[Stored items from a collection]
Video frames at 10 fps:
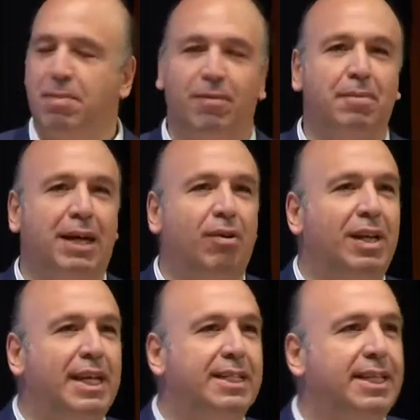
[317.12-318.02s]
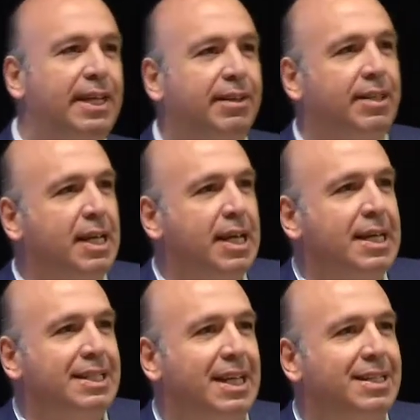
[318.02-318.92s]
of my colleagues here
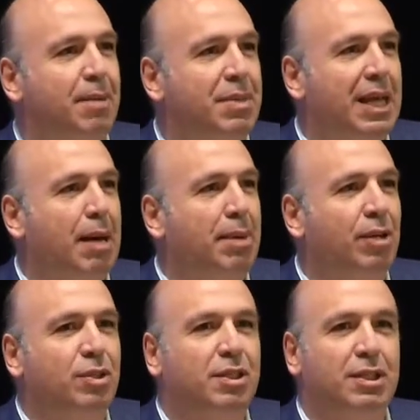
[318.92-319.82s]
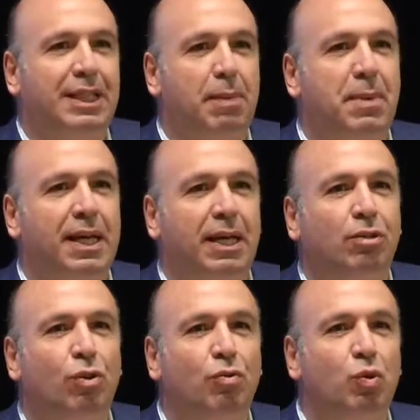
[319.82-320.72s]
said something about keeping
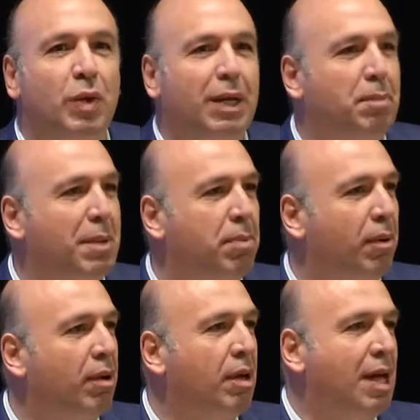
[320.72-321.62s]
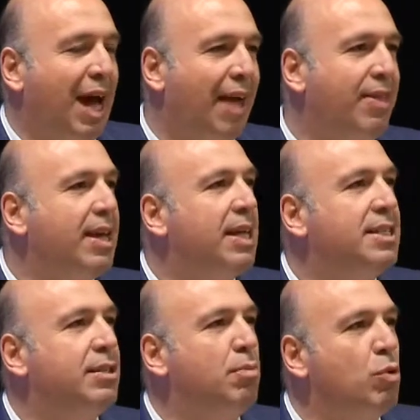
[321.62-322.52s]
interviewing people. I think
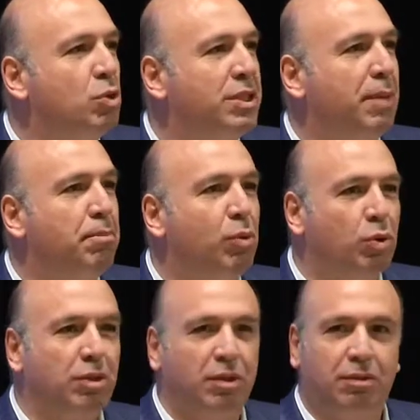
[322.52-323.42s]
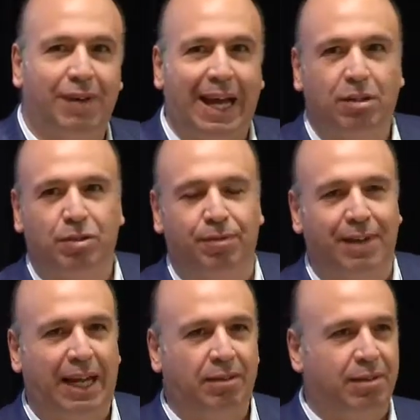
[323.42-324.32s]
it's the most important
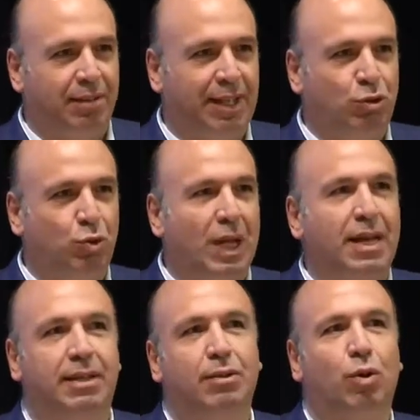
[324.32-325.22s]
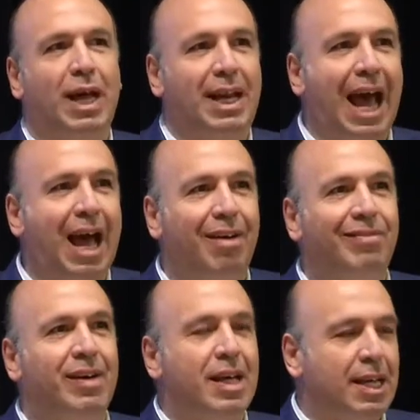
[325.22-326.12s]
factor that you can
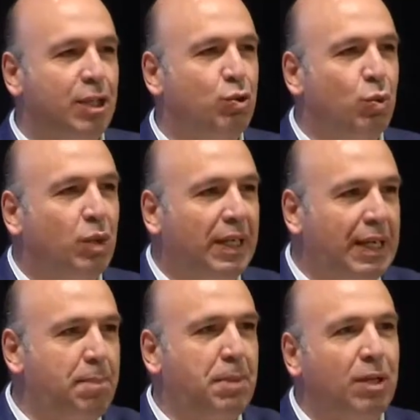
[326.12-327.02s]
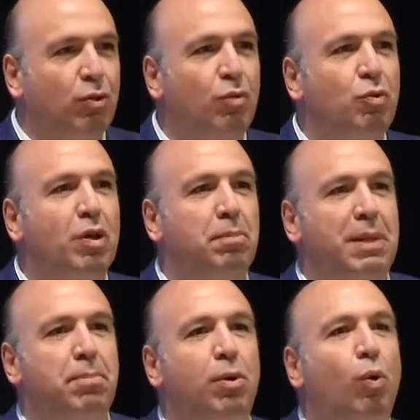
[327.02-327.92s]
have, is to keep interviewing
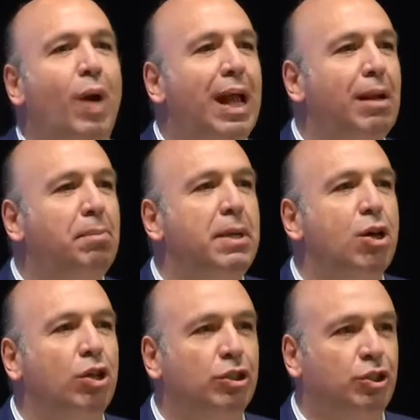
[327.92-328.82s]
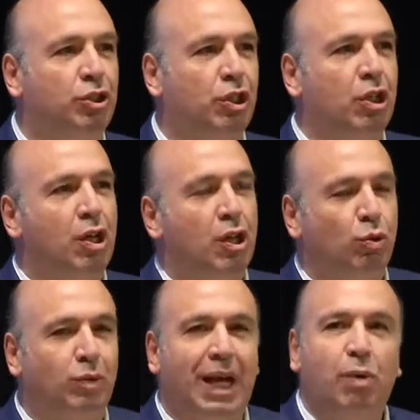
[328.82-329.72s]
people well beyond.
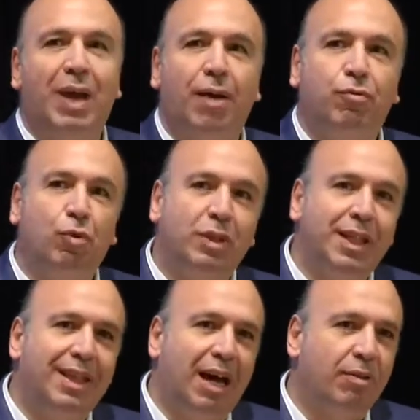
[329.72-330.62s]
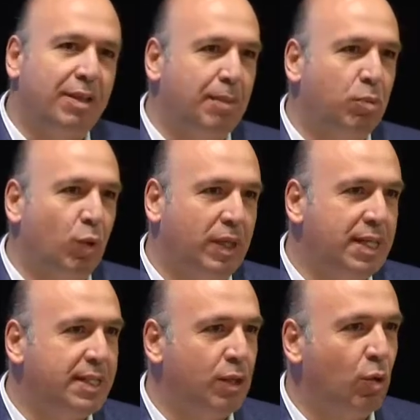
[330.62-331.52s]
Today we have 40,000
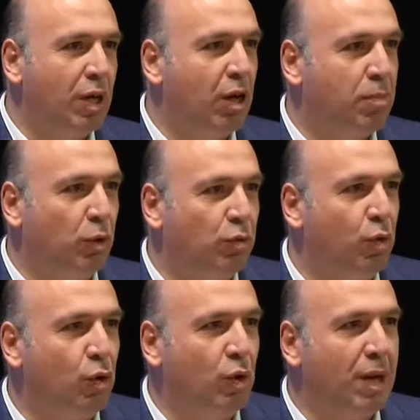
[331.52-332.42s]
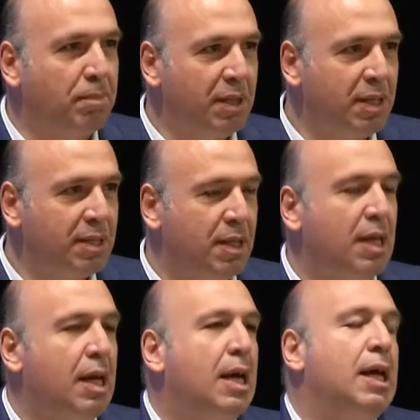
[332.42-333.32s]
employees in all our portfolio companies.
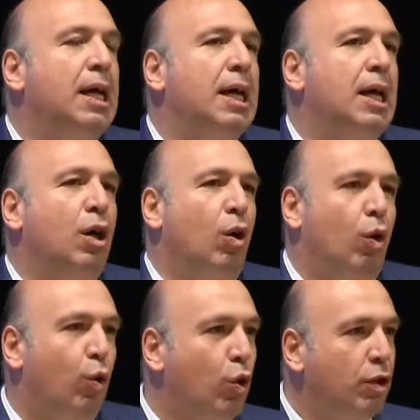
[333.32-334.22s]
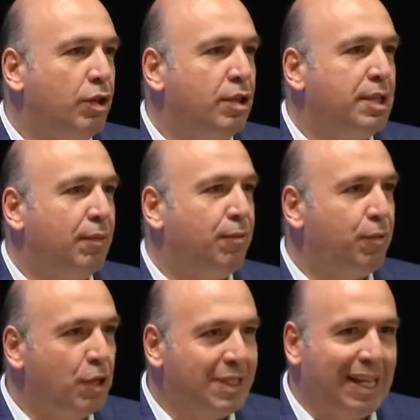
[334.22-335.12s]
All the
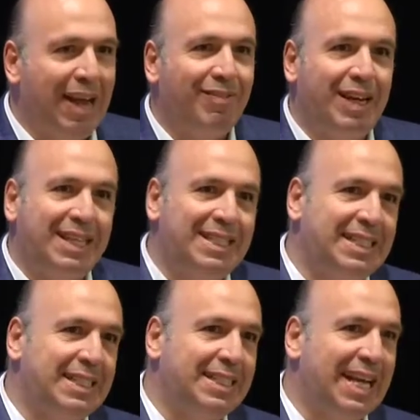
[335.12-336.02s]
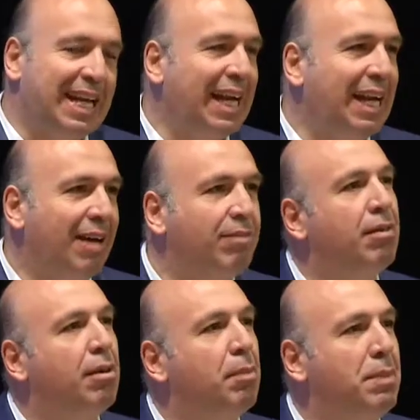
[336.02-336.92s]
first level and second
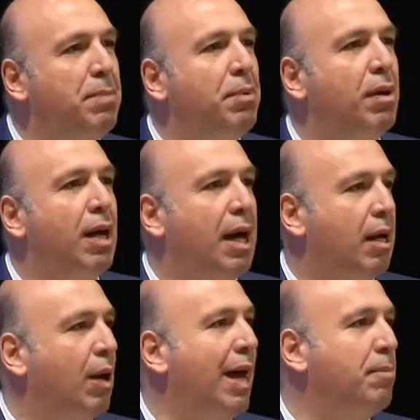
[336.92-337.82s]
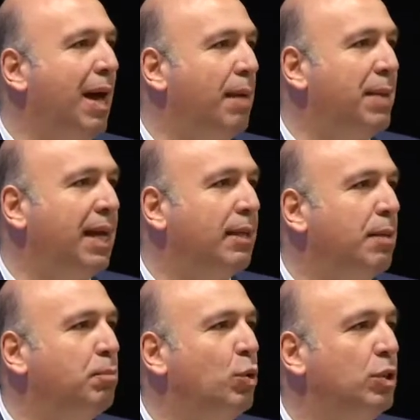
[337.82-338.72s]
level people I make it
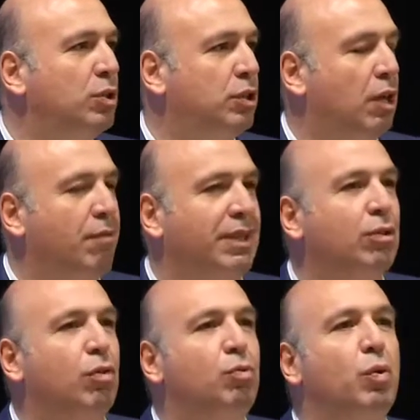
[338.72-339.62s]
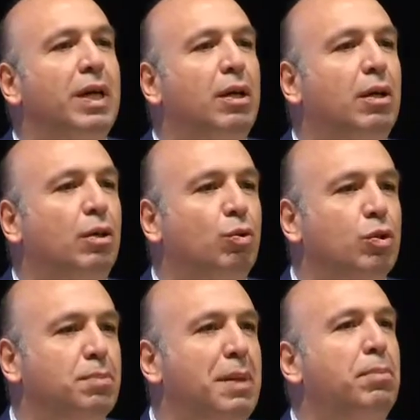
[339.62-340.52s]
a point of interviewing
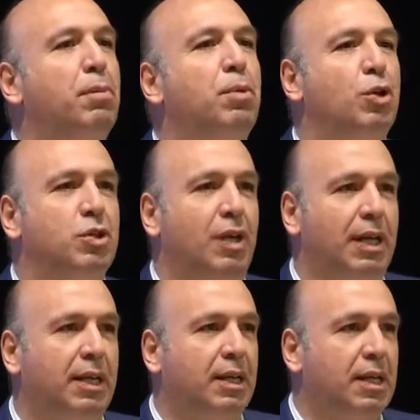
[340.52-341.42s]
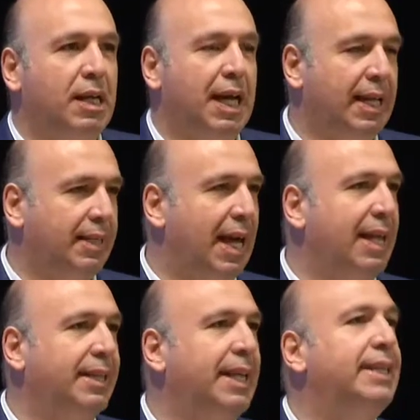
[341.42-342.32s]
those people personally.
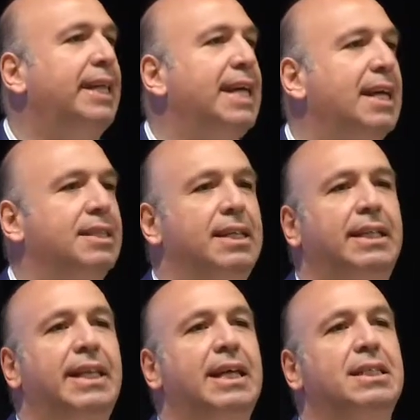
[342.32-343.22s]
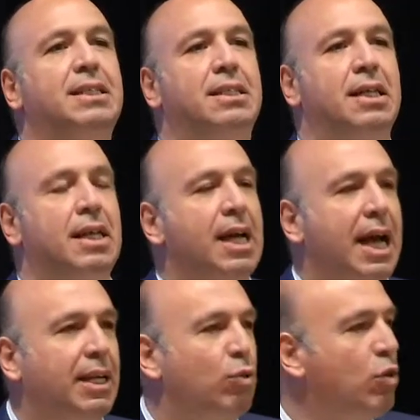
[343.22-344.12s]
And yes, it takes
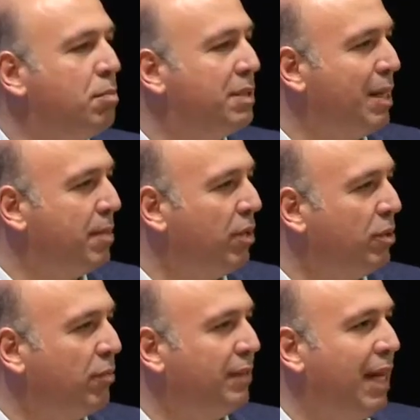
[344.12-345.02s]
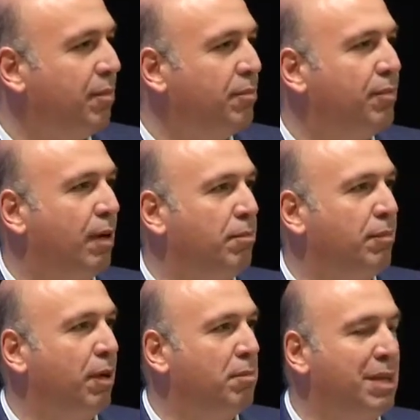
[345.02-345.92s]
an enormous amount of time
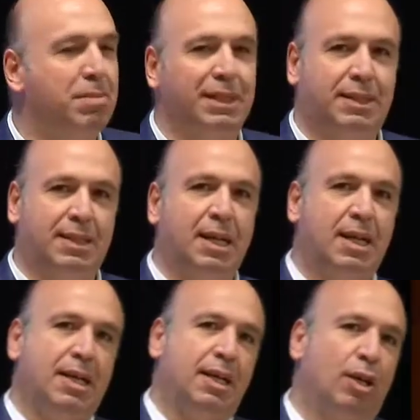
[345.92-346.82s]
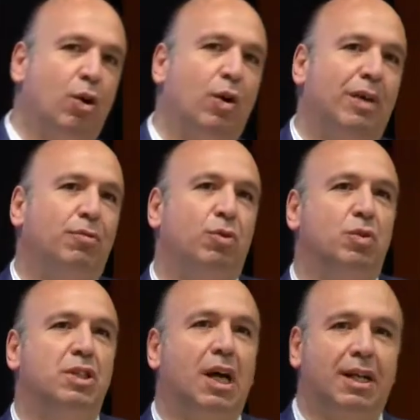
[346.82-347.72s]
from me, but if
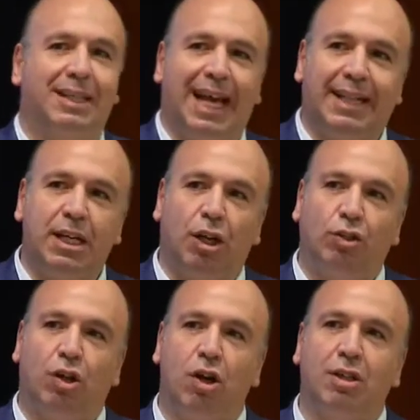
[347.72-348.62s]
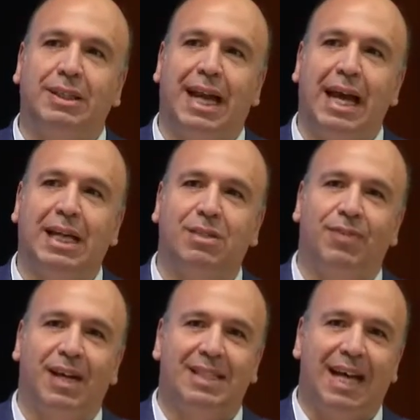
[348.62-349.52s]
you start getting on the wrong track as
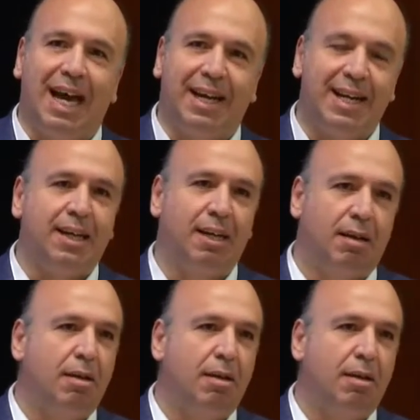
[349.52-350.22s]
far as hiring,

> _TASK DETAILS_: Set every entry down again exactly as written, and omit the images.

> _YOUR RESPONSE_:
Video frames at 10 fps:
[317.12-318.02s]
[318.02-318.92s]
of my colleagues here
[318.92-319.82s]
[319.82-320.72s]
said something about keeping
[320.72-321.62s]
[321.62-322.52s]
interviewing people. I think
[322.52-323.42s]
[323.42-324.32s]
it's the most important
[324.32-325.22s]
[325.22-326.12s]
factor that you can
[326.12-327.02s]
[327.02-327.92s]
have, is to keep interviewing
[327.92-328.82s]
[328.82-329.72s]
people well beyond.
[329.72-330.62s]
[330.62-331.52s]
Today we have 40,000
[331.52-332.42s]
[332.42-333.32s]
employees in all our portfolio companies.
[333.32-334.22s]
[334.22-335.12s]
All the
[335.12-336.02s]
[336.02-336.92s]
first level and second
[336.92-337.82s]
[337.82-338.72s]
level people I make it
[338.72-339.62s]
[339.62-340.52s]
a point of interviewing
[340.52-341.42s]
[341.42-342.32s]
those people personally.
[342.32-343.22s]
[343.22-344.12s]
And yes, it takes
[344.12-345.02s]
[345.02-345.92s]
an enormous amount of time
[345.92-346.82s]
[346.82-347.72s]
from me, but if
[347.72-348.62s]
[348.62-349.52s]
you start getting on the wrong track as
[349.52-350.22s]
far as hiring,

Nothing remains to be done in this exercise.